Exercise brief:
Omit the images and output every line of the data below exactly.

Extracted information:
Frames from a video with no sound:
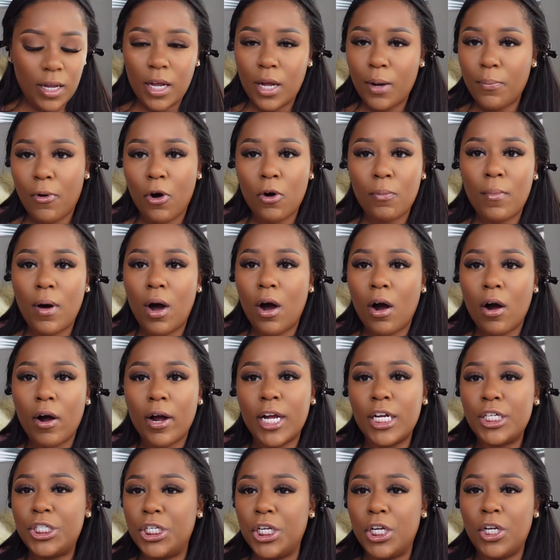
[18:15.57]
he broke my heart,
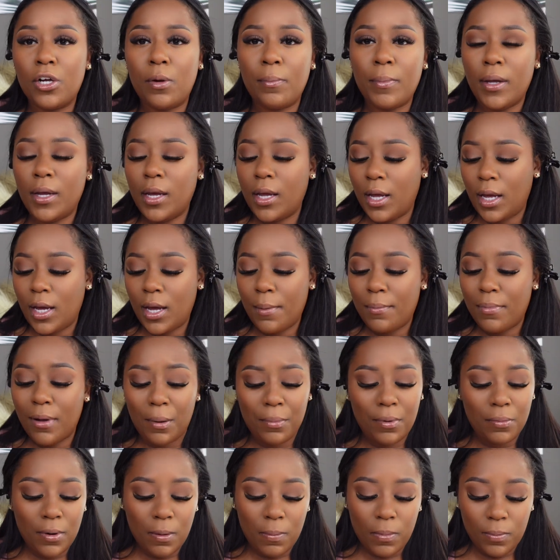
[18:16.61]
he cheated on me again, blah,
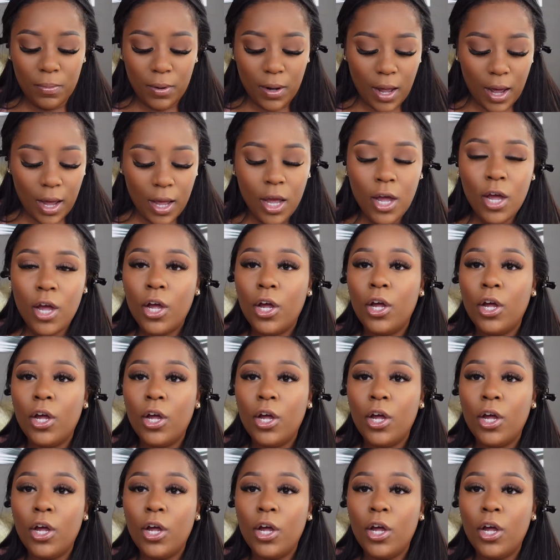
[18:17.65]
blah, blah, blah, blah.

Result for this task:
Frames from a video with no sound:
[18:15.57]
he broke my heart,
[18:16.61]
he cheated on me again, blah,
[18:17.65]
blah, blah, blah, blah.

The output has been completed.